++++ MATERIAL FOR THIS EXERCISE ++++

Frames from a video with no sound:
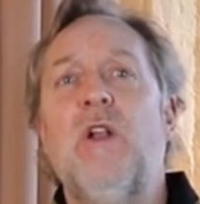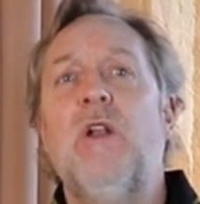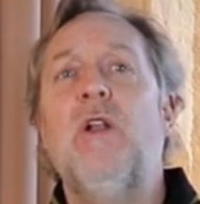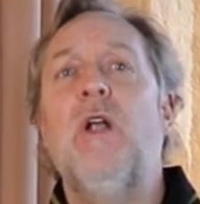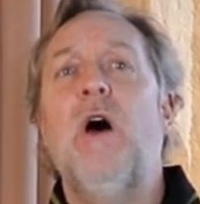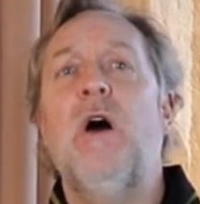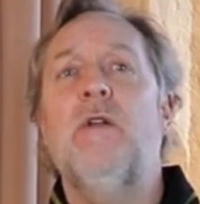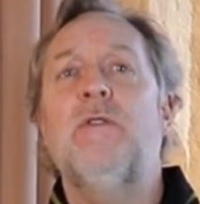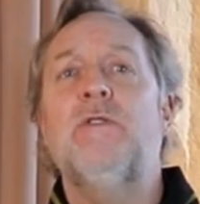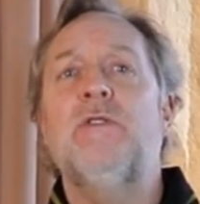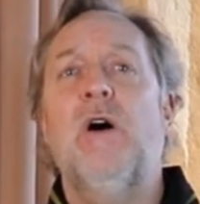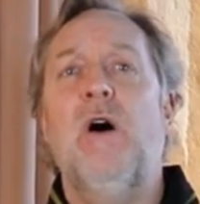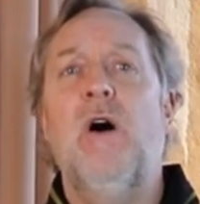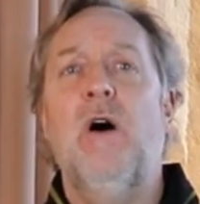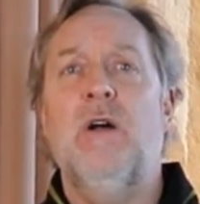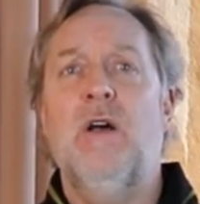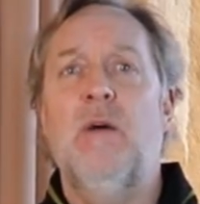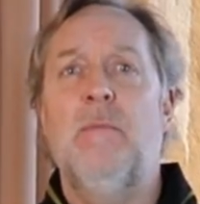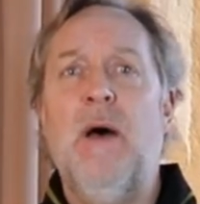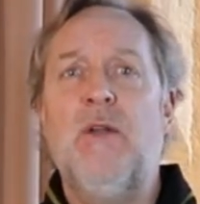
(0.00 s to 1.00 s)
a lot of
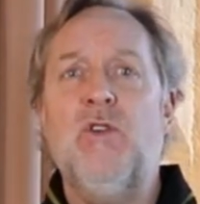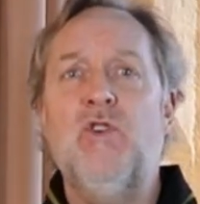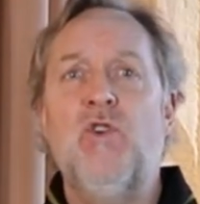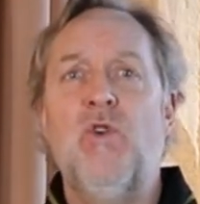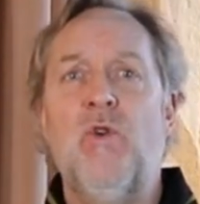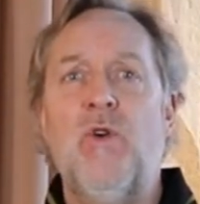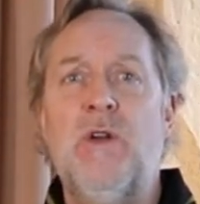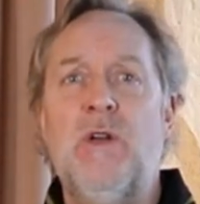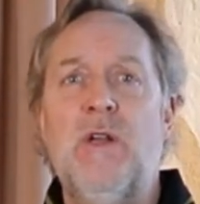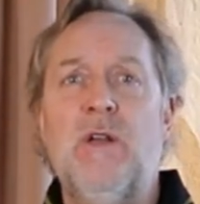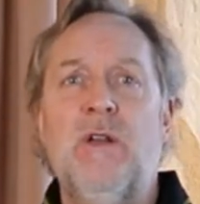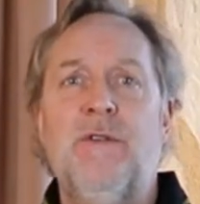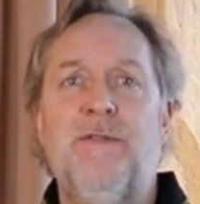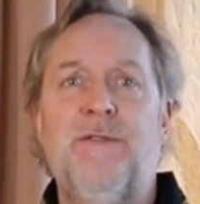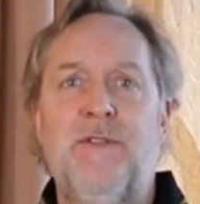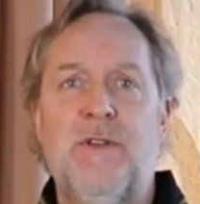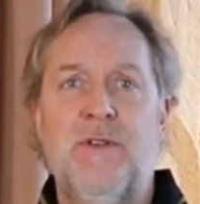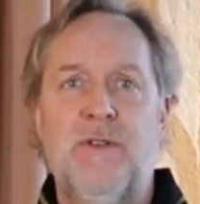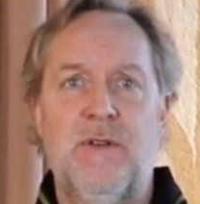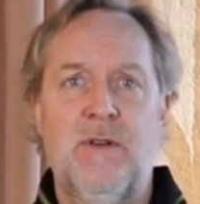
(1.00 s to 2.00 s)
talk about joining the
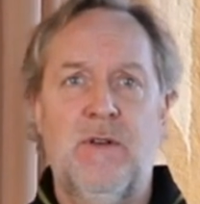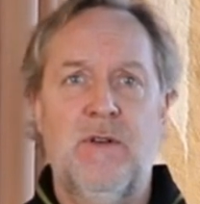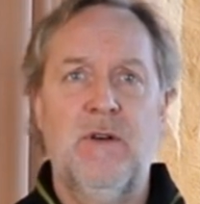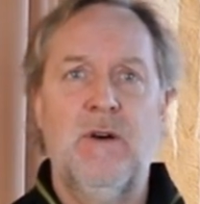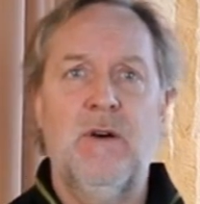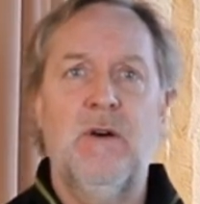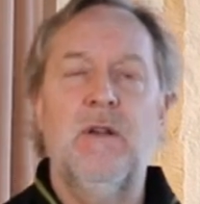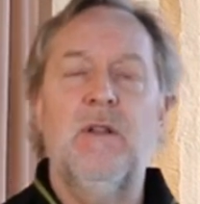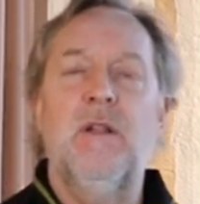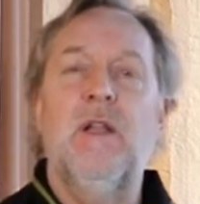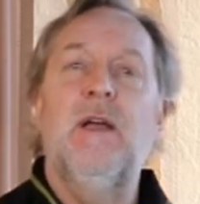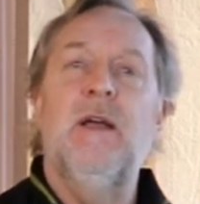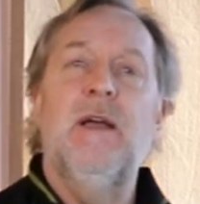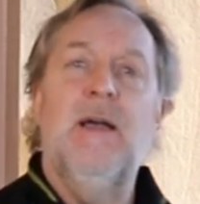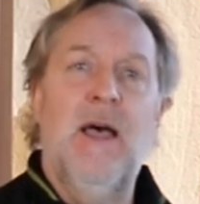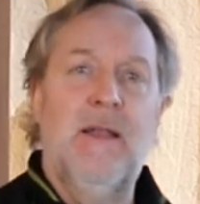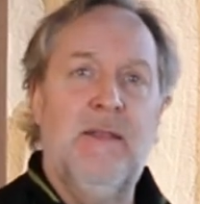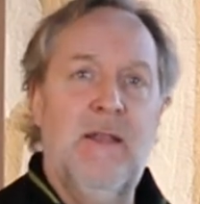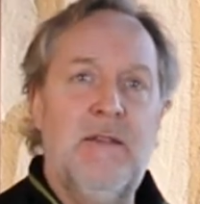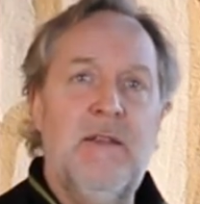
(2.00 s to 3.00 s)
physical
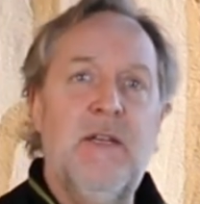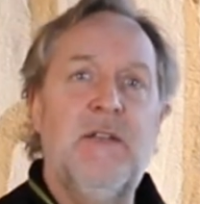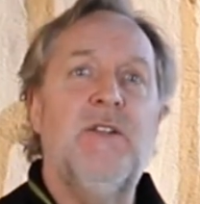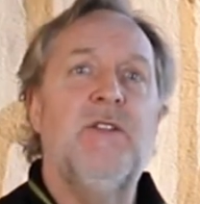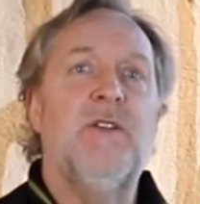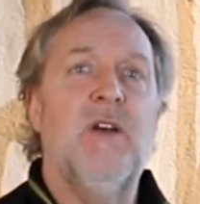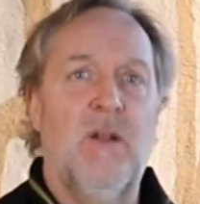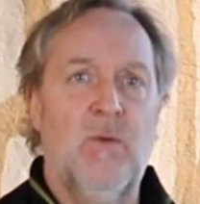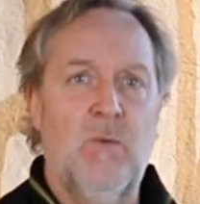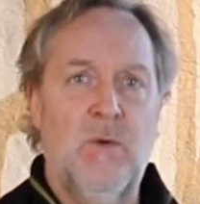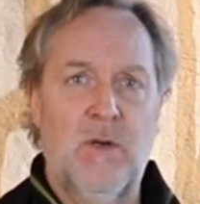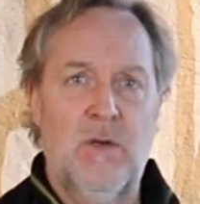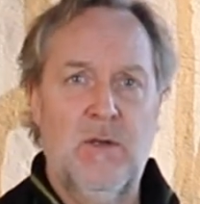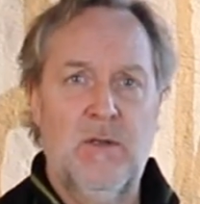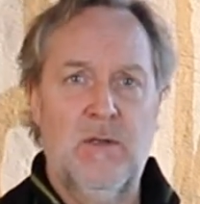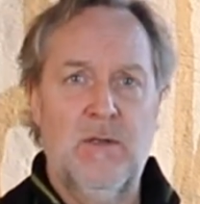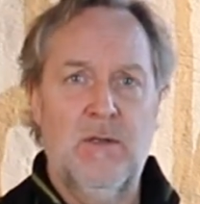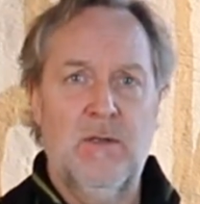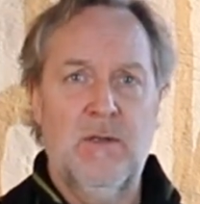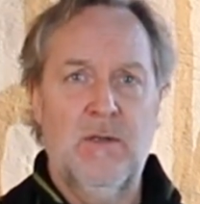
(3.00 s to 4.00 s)
and the digital
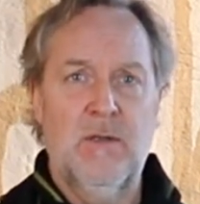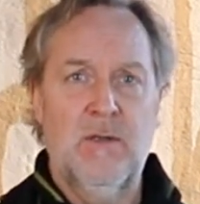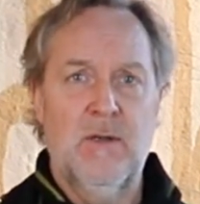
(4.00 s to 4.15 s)
world.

++++

• TASK:
Set down every record exactly as written, but drop the pictures.

• ANSWER AREA:
Frames from a video with no sound:
(0.00 s to 1.00 s)
a lot of
(1.00 s to 2.00 s)
talk about joining the
(2.00 s to 3.00 s)
physical
(3.00 s to 4.00 s)
and the digital
(4.00 s to 4.15 s)
world.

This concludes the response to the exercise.